Data shown:

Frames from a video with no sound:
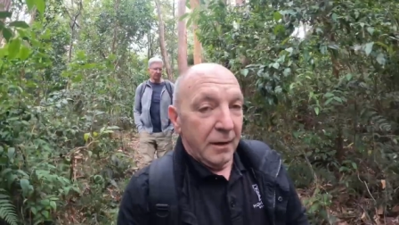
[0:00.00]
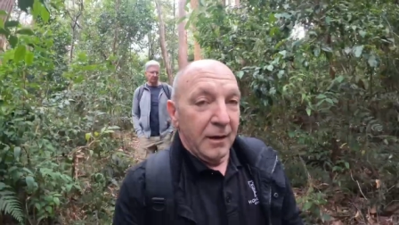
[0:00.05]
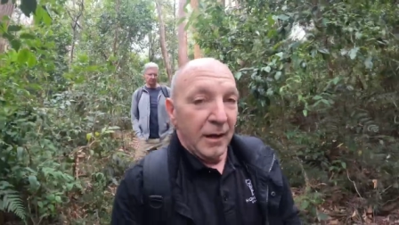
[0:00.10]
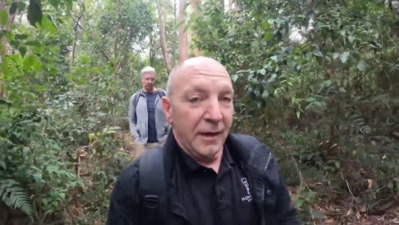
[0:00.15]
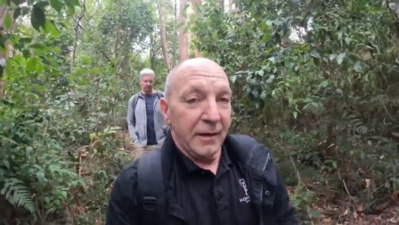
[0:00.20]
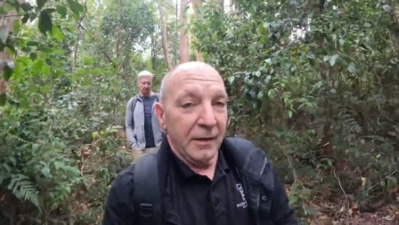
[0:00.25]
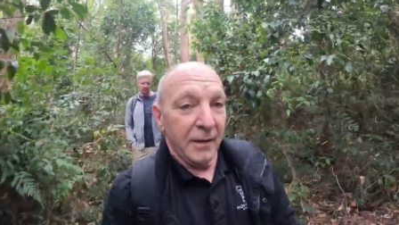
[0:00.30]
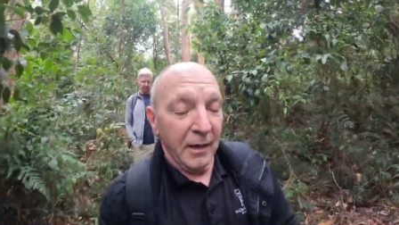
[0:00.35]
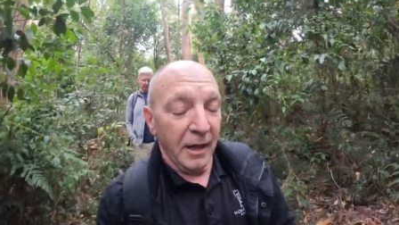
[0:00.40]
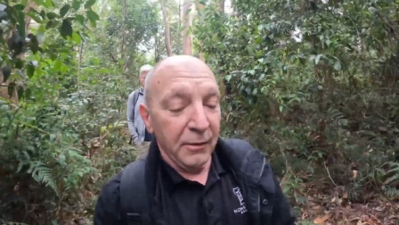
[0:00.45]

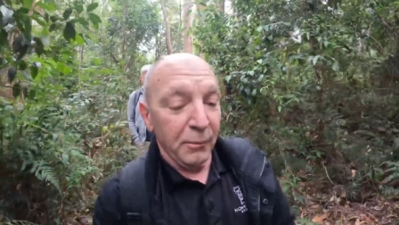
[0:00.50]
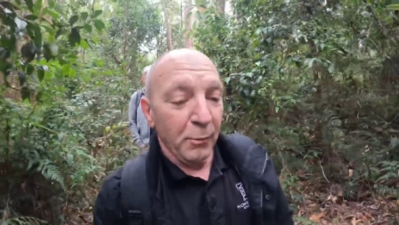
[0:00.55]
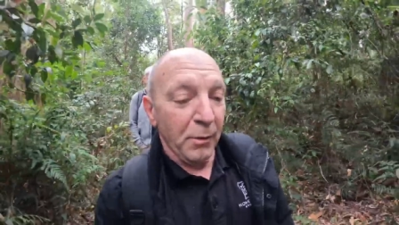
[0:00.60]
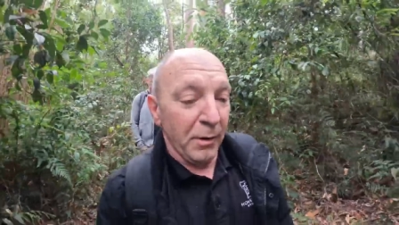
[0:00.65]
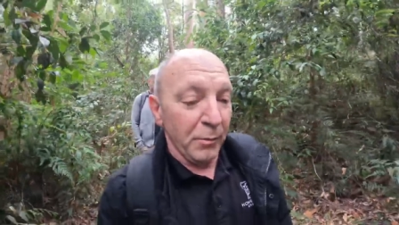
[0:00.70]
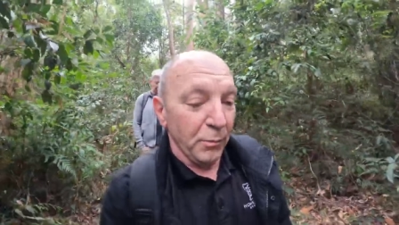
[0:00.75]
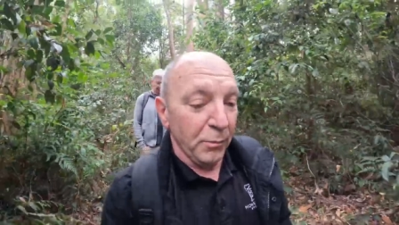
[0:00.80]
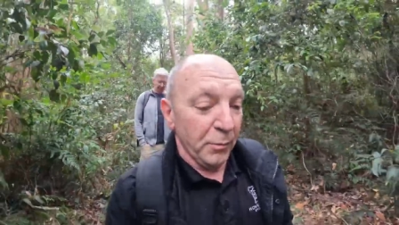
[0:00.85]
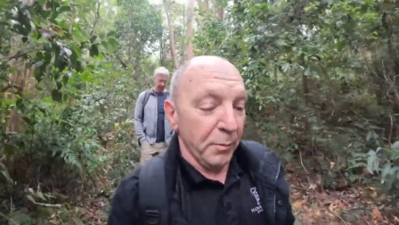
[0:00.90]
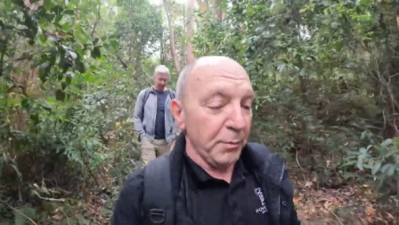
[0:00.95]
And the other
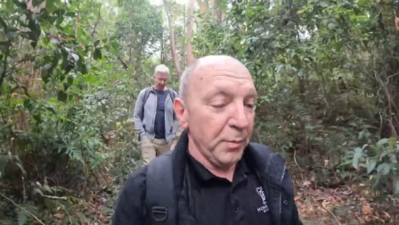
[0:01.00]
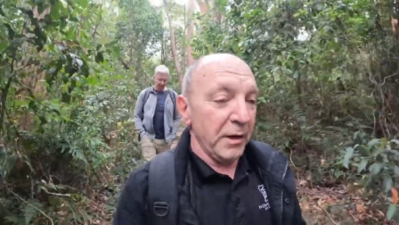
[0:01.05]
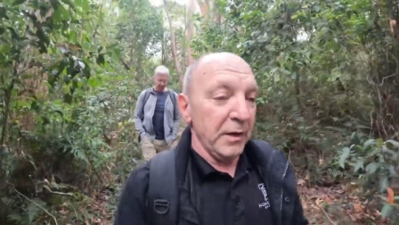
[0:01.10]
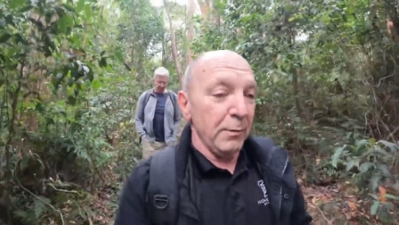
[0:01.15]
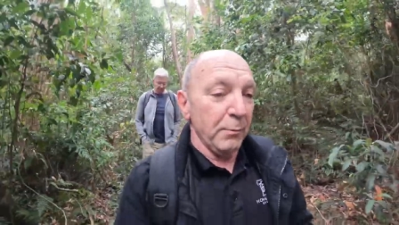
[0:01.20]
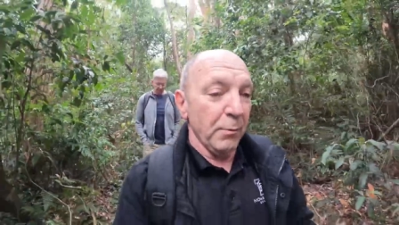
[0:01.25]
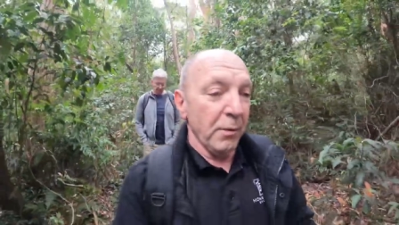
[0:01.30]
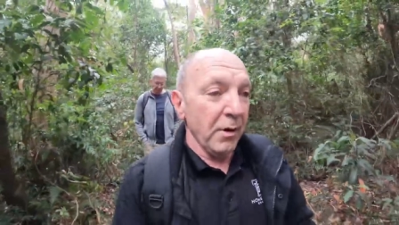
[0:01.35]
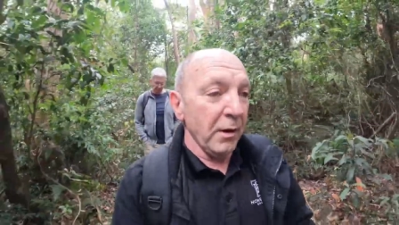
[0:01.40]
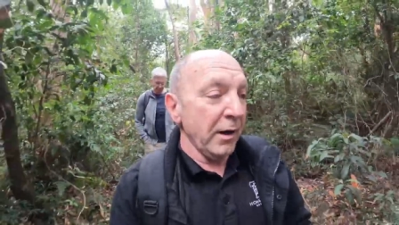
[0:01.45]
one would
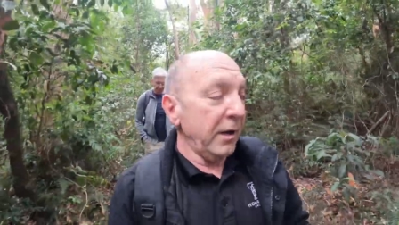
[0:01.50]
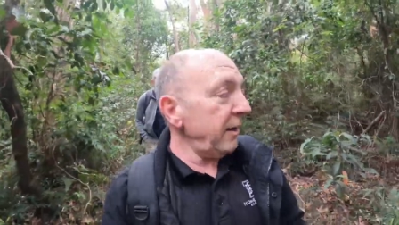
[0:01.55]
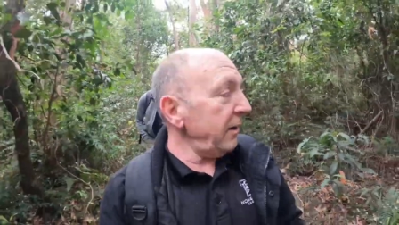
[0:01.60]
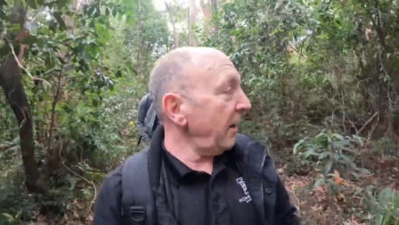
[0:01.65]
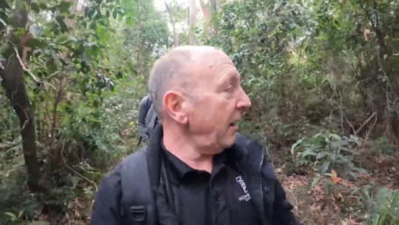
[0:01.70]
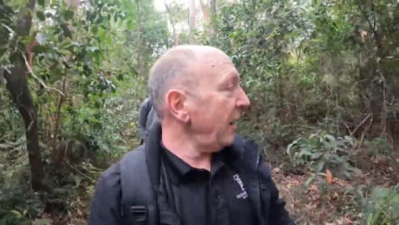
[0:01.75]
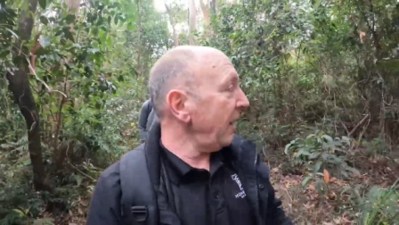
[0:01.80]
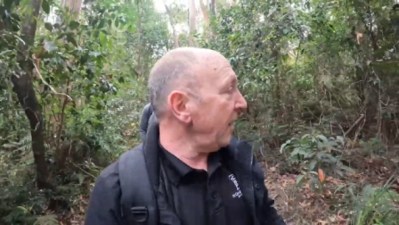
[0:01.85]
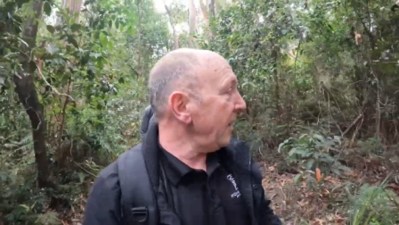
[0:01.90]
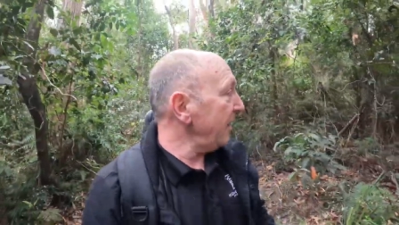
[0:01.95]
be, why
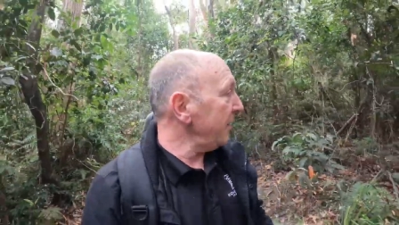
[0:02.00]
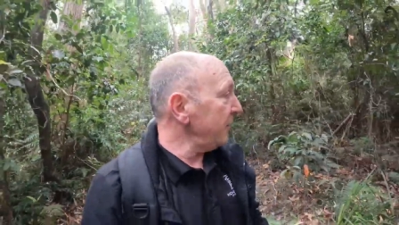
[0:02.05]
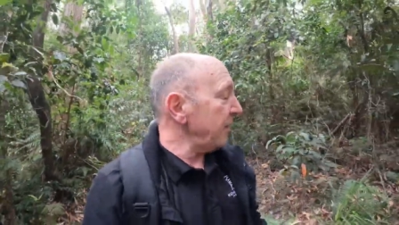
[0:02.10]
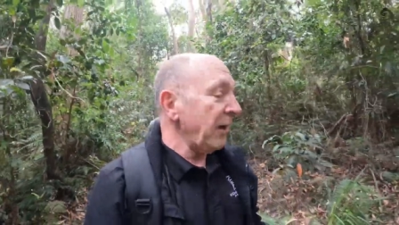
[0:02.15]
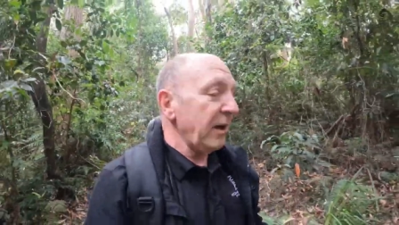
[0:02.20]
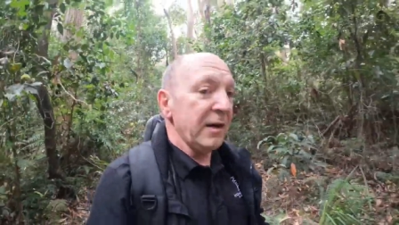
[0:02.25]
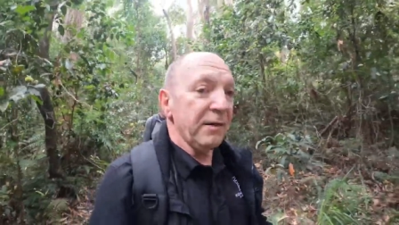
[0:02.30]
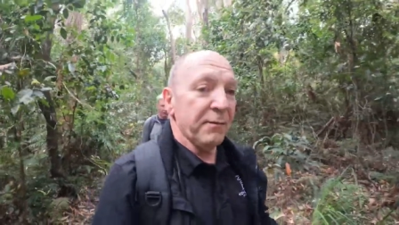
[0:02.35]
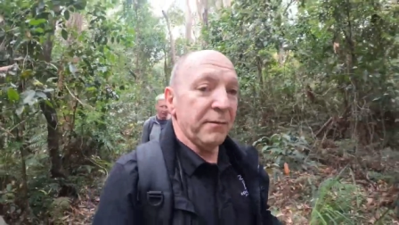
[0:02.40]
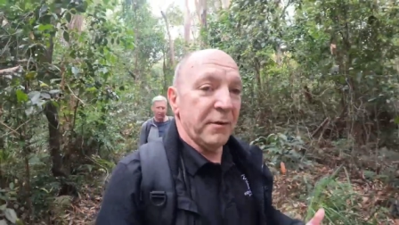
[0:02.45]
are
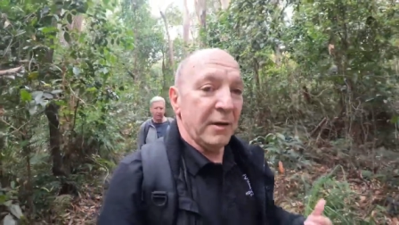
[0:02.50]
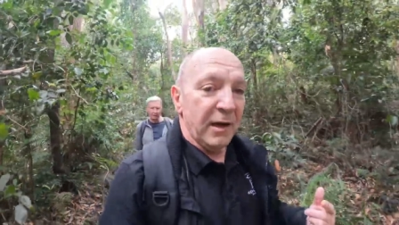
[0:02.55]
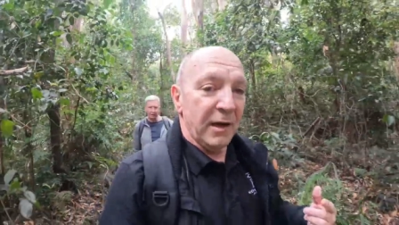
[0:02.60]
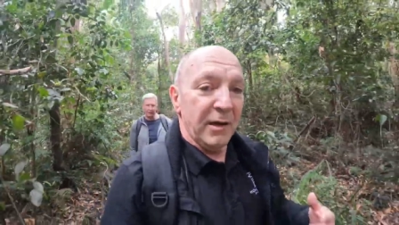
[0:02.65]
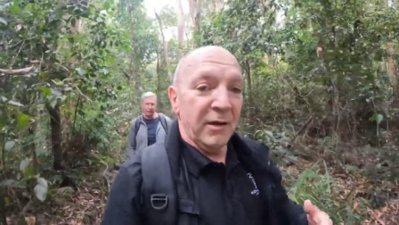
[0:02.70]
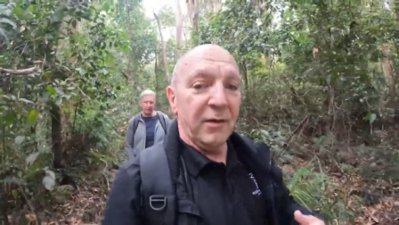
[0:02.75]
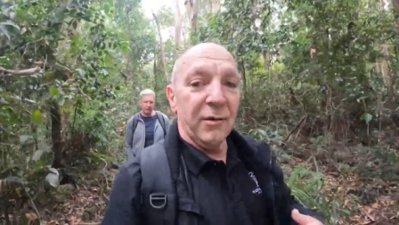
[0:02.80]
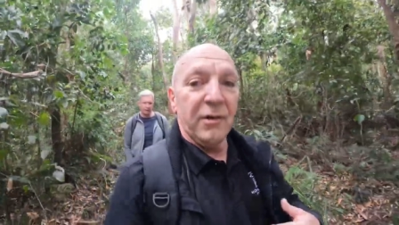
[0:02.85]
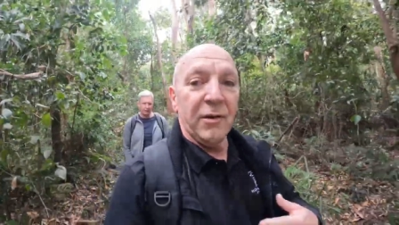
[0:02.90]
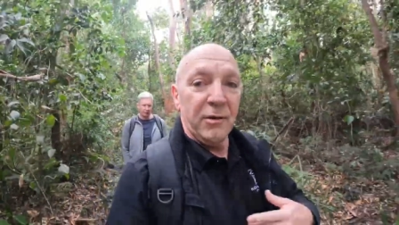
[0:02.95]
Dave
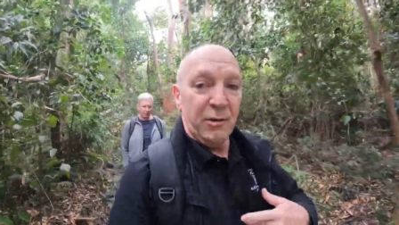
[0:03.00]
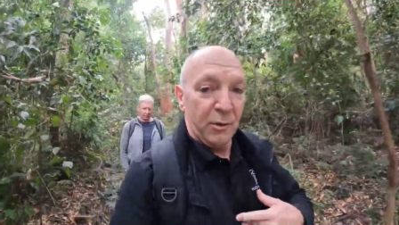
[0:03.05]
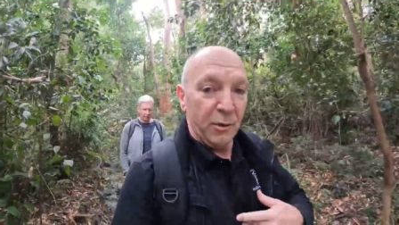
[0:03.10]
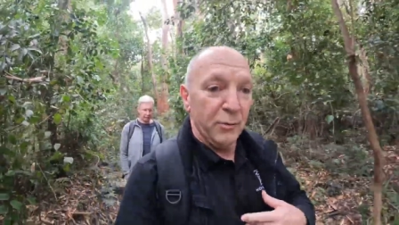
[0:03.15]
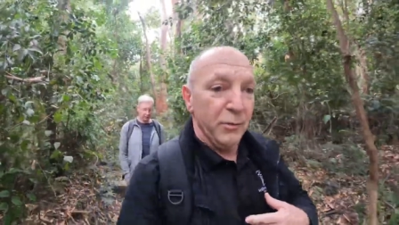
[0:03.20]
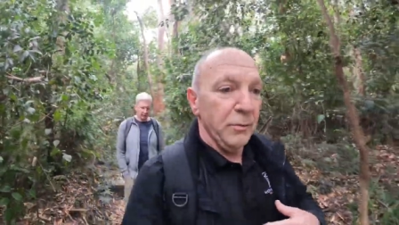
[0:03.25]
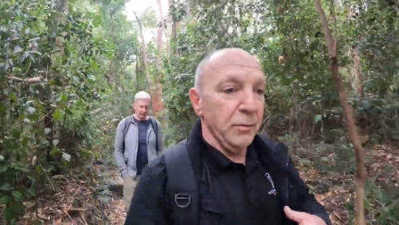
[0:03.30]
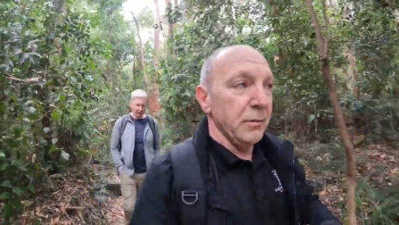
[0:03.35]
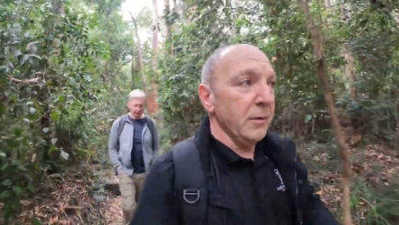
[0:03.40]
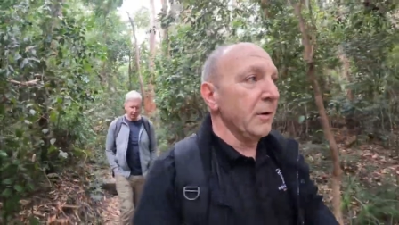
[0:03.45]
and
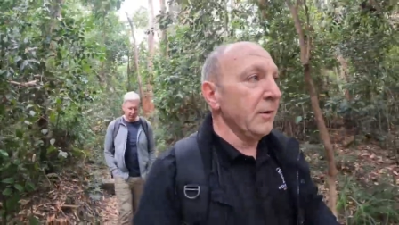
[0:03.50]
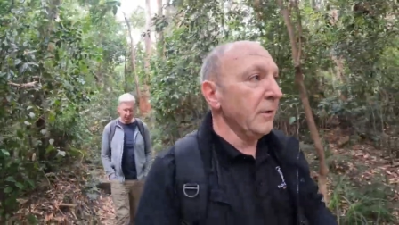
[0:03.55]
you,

Required work: Make an exact copy of the data, leaving its pictures out.

Solution to the exercise:
Frames from a video with no sound:
[0:00.00]
[0:00.05]
[0:00.10]
[0:00.15]
[0:00.20]
[0:00.25]
[0:00.30]
[0:00.35]
[0:00.40]
[0:00.45]

[0:00.50]
[0:00.55]
[0:00.60]
[0:00.65]
[0:00.70]
[0:00.75]
[0:00.80]
[0:00.85]
[0:00.90]
[0:00.95]
And the other
[0:01.00]
[0:01.05]
[0:01.10]
[0:01.15]
[0:01.20]
[0:01.25]
[0:01.30]
[0:01.35]
[0:01.40]
[0:01.45]
one would
[0:01.50]
[0:01.55]
[0:01.60]
[0:01.65]
[0:01.70]
[0:01.75]
[0:01.80]
[0:01.85]
[0:01.90]
[0:01.95]
be, why
[0:02.00]
[0:02.05]
[0:02.10]
[0:02.15]
[0:02.20]
[0:02.25]
[0:02.30]
[0:02.35]
[0:02.40]
[0:02.45]
are
[0:02.50]
[0:02.55]
[0:02.60]
[0:02.65]
[0:02.70]
[0:02.75]
[0:02.80]
[0:02.85]
[0:02.90]
[0:02.95]
Dave
[0:03.00]
[0:03.05]
[0:03.10]
[0:03.15]
[0:03.20]
[0:03.25]
[0:03.30]
[0:03.35]
[0:03.40]
[0:03.45]
and
[0:03.50]
[0:03.55]
you,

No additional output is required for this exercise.